Con el transcurso de los años, este gran espacio se fue modificando hasta convertirse en lo que hoy en día conocemos como uno de los puntos de interés imprescindibles en cualquier visita a Milán. A mitad del siglo XVIII, de un antiguo edificio se creó el actual Palacio Real de la ciudad y en el siglo siguiente se añadió la Galería Vittorio Emanuele II y los ‘Palacios del Pórtico’. A finales del siglo XIX se instauró en el corazón de la plaza una estatua del rey Víctor Manuel II de Italia y este fue el punto final para que quedara totalmente renovada y restaurada. La catedral está dedicada a Santa María Naciente, se trata de una iglesia gótica que costó más de 600 años en terminarse. Los visitantes pueden acceder a la zona superior del templo y tener unas vistas espectaculares de la plaza y sus edificios principales. Allí se pueden encontrar diferentes gárgolas que sirven como tuberías de desagüe del gran monumento. Hace unos años, la ciudad ofreció que se “adoptaran” estas figuras para recaudar fondos para la restauración de la catedral a cambio de grabar el nombre de la persona que quisiera “pagar por dicha adopción”.

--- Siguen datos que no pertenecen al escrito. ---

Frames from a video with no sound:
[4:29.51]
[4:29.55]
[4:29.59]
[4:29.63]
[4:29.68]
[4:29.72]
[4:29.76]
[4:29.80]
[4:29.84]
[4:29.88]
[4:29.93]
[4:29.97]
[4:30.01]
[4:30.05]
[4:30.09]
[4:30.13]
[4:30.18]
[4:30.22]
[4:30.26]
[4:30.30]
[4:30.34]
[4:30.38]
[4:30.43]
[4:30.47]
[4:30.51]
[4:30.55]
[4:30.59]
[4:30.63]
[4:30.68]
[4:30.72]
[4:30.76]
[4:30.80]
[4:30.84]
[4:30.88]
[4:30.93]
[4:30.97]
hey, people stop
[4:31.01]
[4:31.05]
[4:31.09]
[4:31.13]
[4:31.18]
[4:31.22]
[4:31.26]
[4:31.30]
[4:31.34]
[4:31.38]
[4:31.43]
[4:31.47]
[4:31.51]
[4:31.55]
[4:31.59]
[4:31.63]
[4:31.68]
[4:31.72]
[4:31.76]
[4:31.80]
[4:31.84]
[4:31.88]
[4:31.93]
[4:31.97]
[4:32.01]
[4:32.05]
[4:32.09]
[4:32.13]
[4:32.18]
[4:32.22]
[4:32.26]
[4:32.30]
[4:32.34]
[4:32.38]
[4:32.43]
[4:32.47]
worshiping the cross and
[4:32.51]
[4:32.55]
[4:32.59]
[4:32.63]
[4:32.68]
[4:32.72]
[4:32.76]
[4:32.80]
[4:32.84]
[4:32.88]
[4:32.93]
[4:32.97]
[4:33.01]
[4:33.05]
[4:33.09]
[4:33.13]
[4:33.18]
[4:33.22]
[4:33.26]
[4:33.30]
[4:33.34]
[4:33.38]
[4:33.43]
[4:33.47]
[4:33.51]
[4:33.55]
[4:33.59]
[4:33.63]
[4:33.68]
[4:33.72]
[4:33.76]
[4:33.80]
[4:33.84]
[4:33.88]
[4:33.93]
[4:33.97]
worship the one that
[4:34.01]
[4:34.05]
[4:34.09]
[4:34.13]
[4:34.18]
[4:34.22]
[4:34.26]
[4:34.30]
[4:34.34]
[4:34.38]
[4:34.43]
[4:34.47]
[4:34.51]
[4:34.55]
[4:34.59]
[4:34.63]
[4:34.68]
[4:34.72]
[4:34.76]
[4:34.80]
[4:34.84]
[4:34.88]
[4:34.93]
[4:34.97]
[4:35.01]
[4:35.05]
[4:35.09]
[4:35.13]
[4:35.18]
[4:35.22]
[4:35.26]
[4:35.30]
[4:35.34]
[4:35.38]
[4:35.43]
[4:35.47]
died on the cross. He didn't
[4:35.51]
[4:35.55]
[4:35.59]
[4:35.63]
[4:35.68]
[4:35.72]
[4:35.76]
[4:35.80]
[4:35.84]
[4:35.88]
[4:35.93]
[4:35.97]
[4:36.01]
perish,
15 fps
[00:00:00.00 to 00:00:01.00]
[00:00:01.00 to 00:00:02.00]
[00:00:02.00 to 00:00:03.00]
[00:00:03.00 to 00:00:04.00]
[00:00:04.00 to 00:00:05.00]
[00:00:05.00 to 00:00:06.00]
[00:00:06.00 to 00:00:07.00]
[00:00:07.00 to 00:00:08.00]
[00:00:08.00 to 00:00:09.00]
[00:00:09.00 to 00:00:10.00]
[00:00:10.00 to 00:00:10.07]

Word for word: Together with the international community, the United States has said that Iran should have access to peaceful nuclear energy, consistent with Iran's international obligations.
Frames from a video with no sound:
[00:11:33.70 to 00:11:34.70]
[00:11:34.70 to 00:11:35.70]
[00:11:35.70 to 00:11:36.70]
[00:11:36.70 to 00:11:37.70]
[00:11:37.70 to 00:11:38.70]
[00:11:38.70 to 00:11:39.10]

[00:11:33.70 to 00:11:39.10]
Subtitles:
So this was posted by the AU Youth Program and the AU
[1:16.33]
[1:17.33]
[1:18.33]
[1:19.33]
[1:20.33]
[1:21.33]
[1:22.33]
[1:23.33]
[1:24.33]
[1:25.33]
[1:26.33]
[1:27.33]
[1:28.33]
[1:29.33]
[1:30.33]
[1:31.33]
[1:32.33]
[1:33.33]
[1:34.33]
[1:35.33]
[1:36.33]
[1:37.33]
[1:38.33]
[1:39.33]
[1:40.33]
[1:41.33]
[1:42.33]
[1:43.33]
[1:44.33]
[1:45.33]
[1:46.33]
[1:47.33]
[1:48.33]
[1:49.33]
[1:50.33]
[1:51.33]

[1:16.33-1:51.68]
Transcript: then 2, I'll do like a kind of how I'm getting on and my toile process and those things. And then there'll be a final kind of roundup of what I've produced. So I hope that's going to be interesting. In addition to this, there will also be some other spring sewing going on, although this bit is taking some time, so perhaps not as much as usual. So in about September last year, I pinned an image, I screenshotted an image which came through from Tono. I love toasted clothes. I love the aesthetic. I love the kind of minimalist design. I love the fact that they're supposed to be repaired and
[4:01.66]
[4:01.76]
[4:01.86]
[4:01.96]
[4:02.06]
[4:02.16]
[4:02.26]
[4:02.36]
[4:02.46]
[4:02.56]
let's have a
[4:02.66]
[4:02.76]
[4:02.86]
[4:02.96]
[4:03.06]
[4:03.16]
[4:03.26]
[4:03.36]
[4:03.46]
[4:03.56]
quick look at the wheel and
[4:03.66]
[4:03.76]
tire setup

Uno de los centros comerciales más antiguos del mundo es la Galería que está entre la Plaza del Duomo y la Plaza de la Scala. Está formada por dos grandes bóvedas de cristal por lo que la calle interior queda totalmente cubierta permitiendo que entre la luz natural. En el centro hay en cuatro mosaicos en el suelo que representan las ciudades de Florencia, Roma, Milán y Turín. En este último hay un toro en el que se dice que si una persona le pisa los genitales y gira sobre sí mismo un total de tres veces tendrá buena suerte.